We used the pilot test results to make final changes to the worksheets, which we have made available to formal and nonformal educators on a website (https://aces.nmsu.edu/weatherclimate). The worksheets can be used in formal education classrooms, in county educator–led school enrichment programs, in afterschool and summer special interest programs, and with homeschooled youths. We also plan to include them in a 4-H weather and climate science project curriculum to add to our website.

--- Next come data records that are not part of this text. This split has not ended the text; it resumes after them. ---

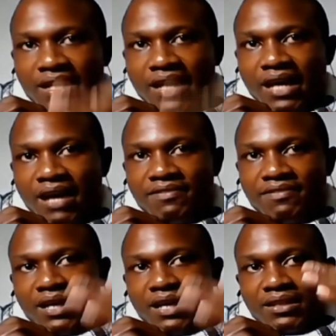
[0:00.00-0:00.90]
Then
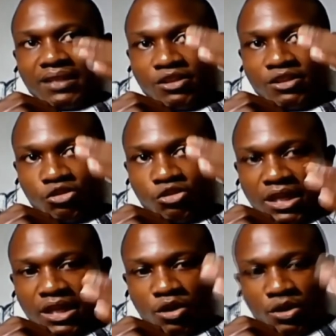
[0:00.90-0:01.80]
after the
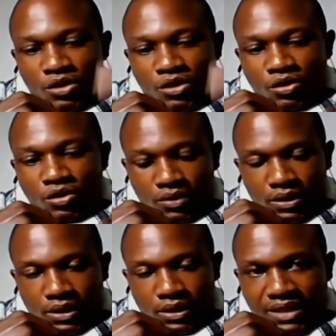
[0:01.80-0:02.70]
three, now we
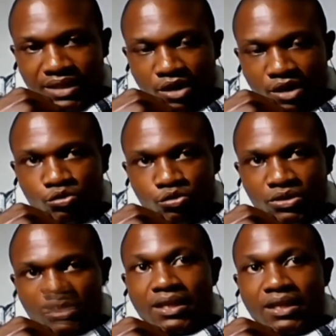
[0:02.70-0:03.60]
go
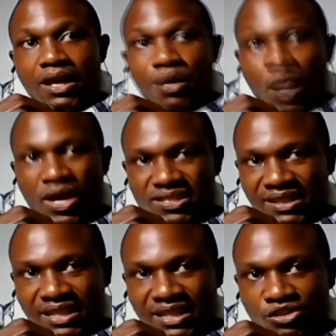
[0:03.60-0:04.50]
down to the
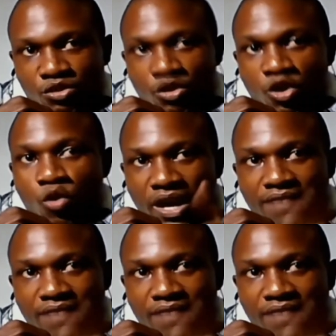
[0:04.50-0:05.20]
west region.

Our results indicate that as a scaffolding strategy, formative worksheets developed following our science comprehension model (Skelton et al., 2012) can play a role in improving youth science comprehension. Additional research is needed with different age groups and agricultural and natural resources content to further establish the value of worksheets for improving science comprehension.
The study reported here was supported by funds from the New Mexico Agricultural Experiment Station, National Institute of Food and Agriculture, and The Enchanted Life Foundation.